▸ **Exercise directions**: For the copy, please give all of the data again exactly and leave the pictures out.

▸ **Data listing**:
○ ○ ○ ○ ○
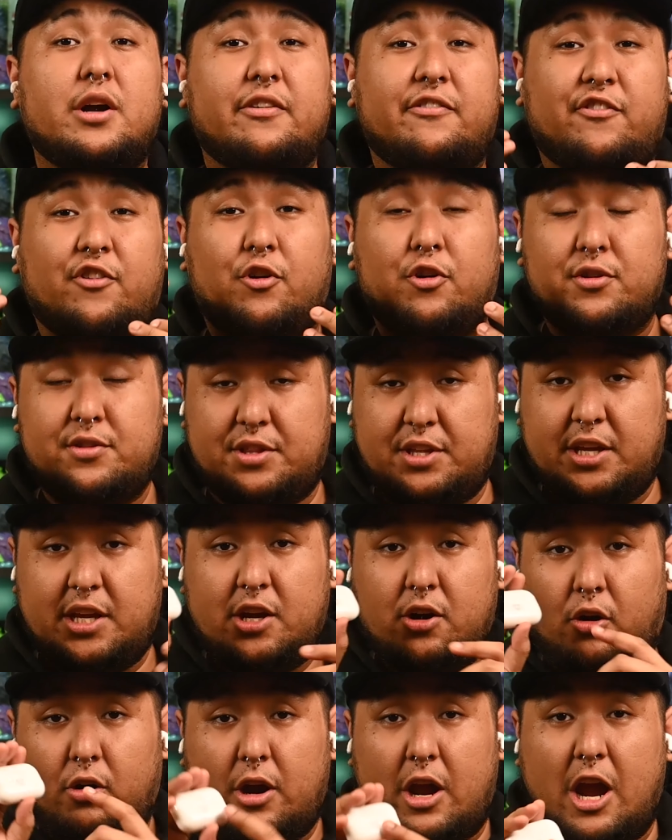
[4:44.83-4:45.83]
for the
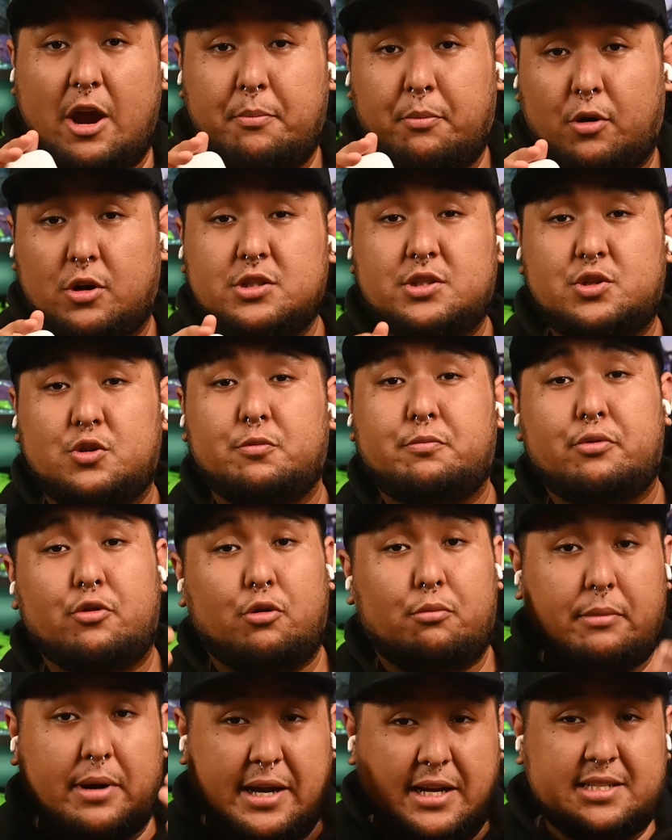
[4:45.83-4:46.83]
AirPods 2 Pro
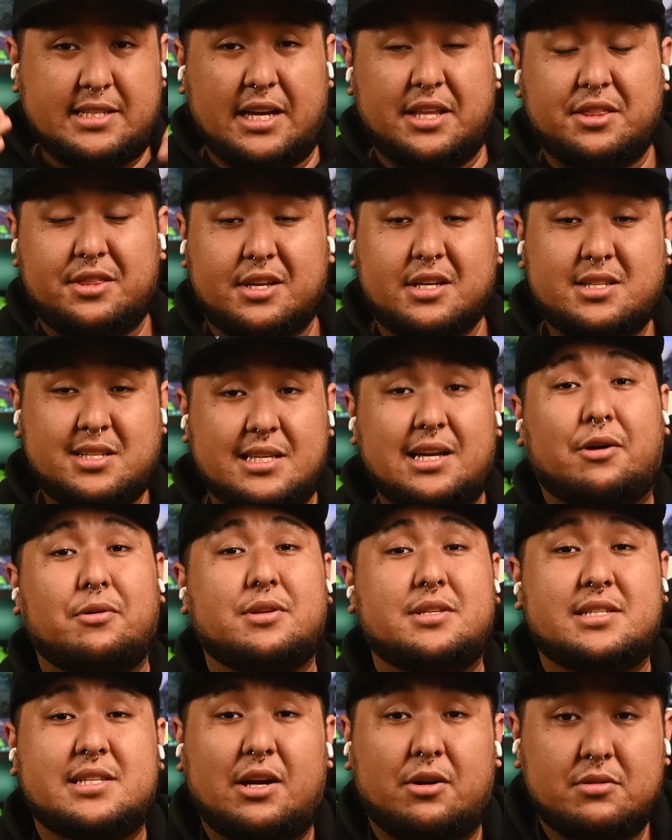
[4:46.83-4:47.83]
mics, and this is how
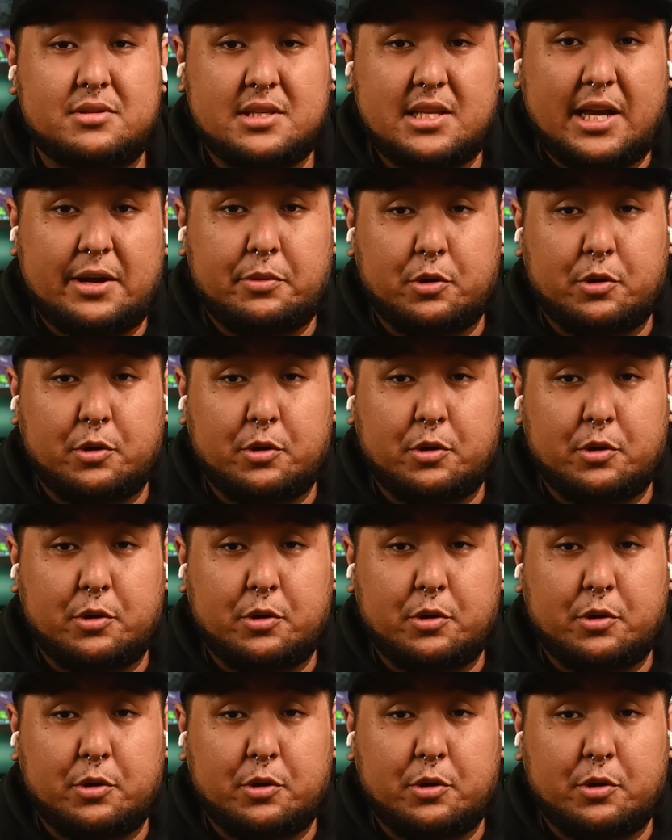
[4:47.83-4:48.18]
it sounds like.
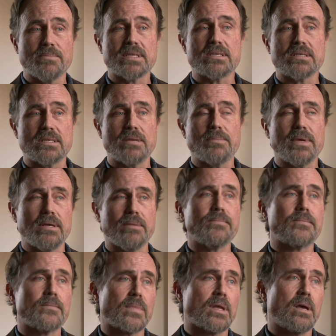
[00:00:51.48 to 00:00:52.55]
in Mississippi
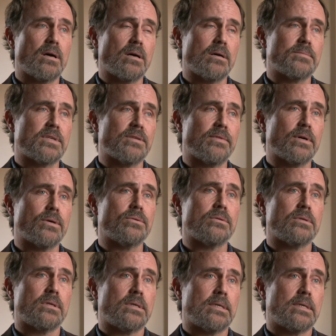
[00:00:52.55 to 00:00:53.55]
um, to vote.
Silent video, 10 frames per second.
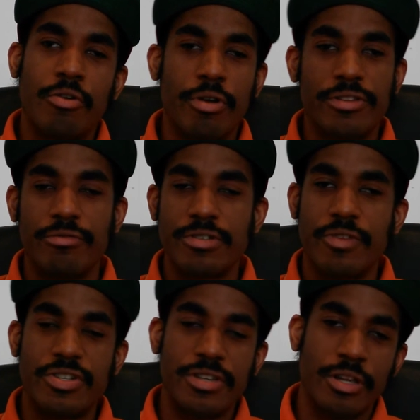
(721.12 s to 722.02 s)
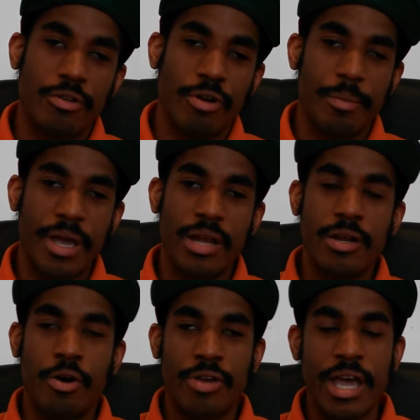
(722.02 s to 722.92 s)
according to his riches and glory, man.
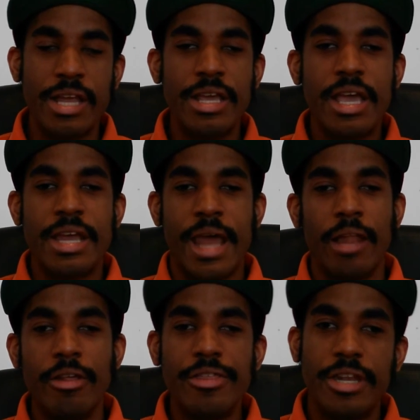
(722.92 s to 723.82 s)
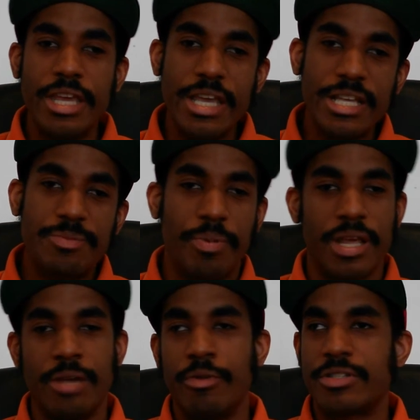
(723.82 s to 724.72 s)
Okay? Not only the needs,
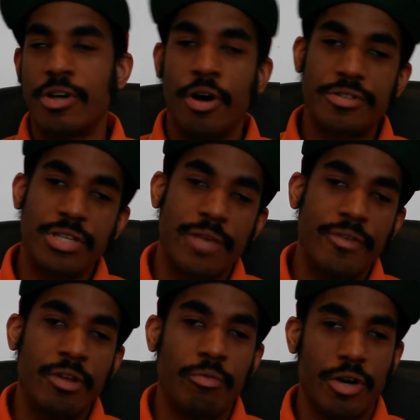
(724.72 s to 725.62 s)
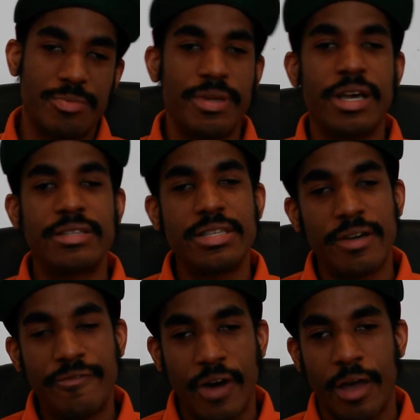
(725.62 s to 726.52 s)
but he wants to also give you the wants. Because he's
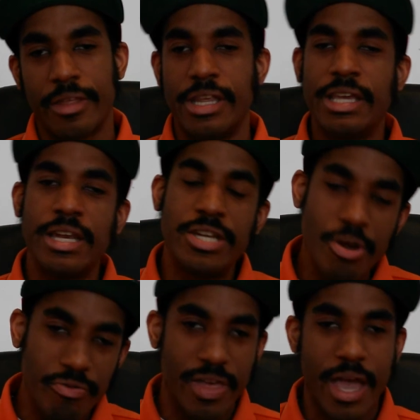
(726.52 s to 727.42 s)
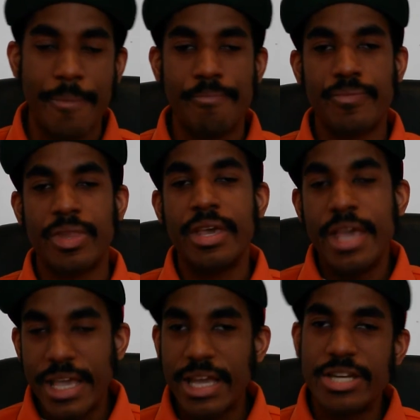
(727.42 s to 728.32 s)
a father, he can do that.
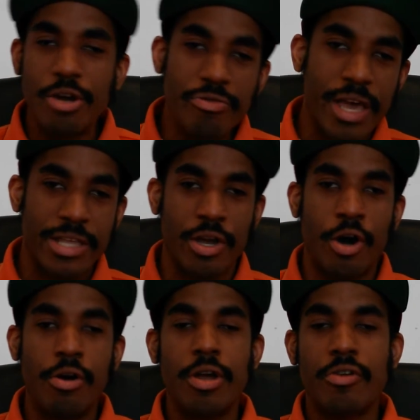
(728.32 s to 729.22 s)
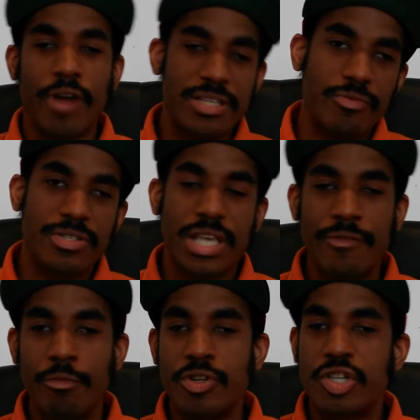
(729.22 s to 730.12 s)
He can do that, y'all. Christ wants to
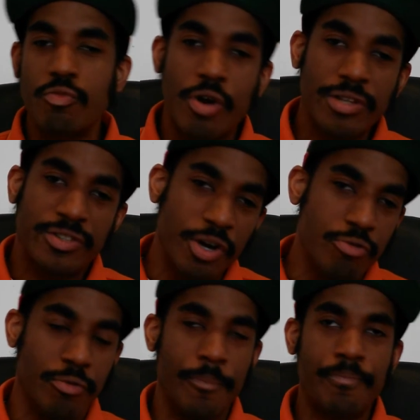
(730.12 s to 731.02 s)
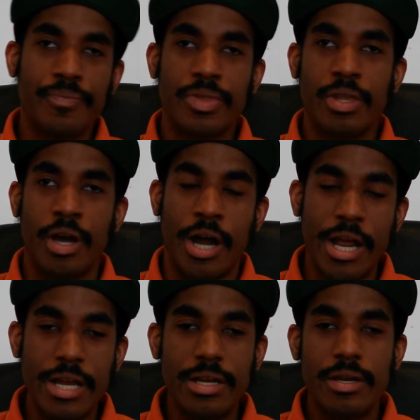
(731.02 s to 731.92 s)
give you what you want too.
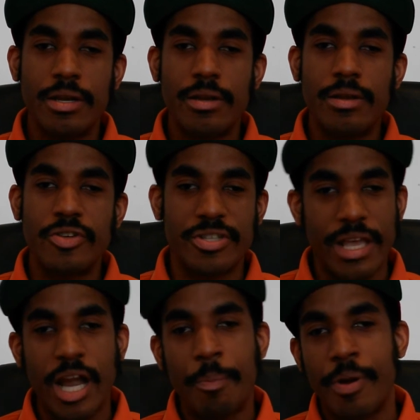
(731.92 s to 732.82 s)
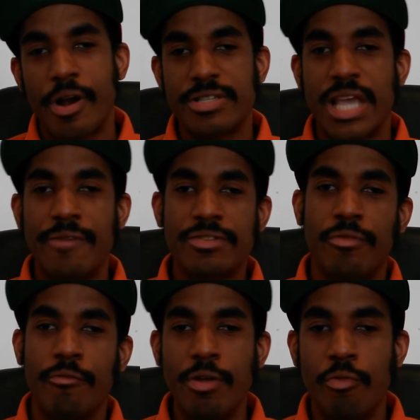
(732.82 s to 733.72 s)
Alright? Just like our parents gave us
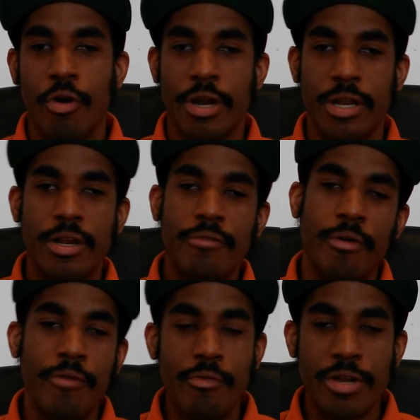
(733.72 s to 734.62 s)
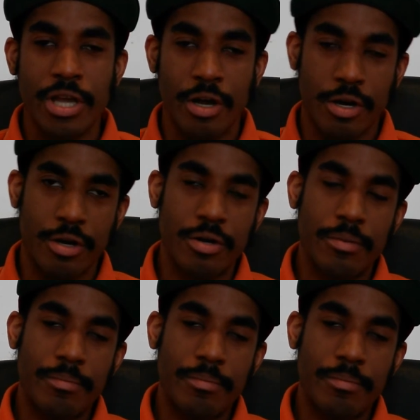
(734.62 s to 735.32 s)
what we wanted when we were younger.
○ ○ ○ ○ ○
▸ **Response area**:
[4:44.83-4:45.83]
for the
[4:45.83-4:46.83]
AirPods 2 Pro
[4:46.83-4:47.83]
mics, and this is how
[4:47.83-4:48.18]
it sounds like.
[00:00:51.48 to 00:00:52.55]
in Mississippi
[00:00:52.55 to 00:00:53.55]
um, to vote.
Silent video, 10 frames per second.
(721.12 s to 722.02 s)
(722.02 s to 722.92 s)
according to his riches and glory, man.
(722.92 s to 723.82 s)
(723.82 s to 724.72 s)
Okay? Not only the needs,
(724.72 s to 725.62 s)
(725.62 s to 726.52 s)
but he wants to also give you the wants. Because he's
(726.52 s to 727.42 s)
(727.42 s to 728.32 s)
a father, he can do that.
(728.32 s to 729.22 s)
(729.22 s to 730.12 s)
He can do that, y'all. Christ wants to
(730.12 s to 731.02 s)
(731.02 s to 731.92 s)
give you what you want too.
(731.92 s to 732.82 s)
(732.82 s to 733.72 s)
Alright? Just like our parents gave us
(733.72 s to 734.62 s)
(734.62 s to 735.32 s)
what we wanted when we were younger.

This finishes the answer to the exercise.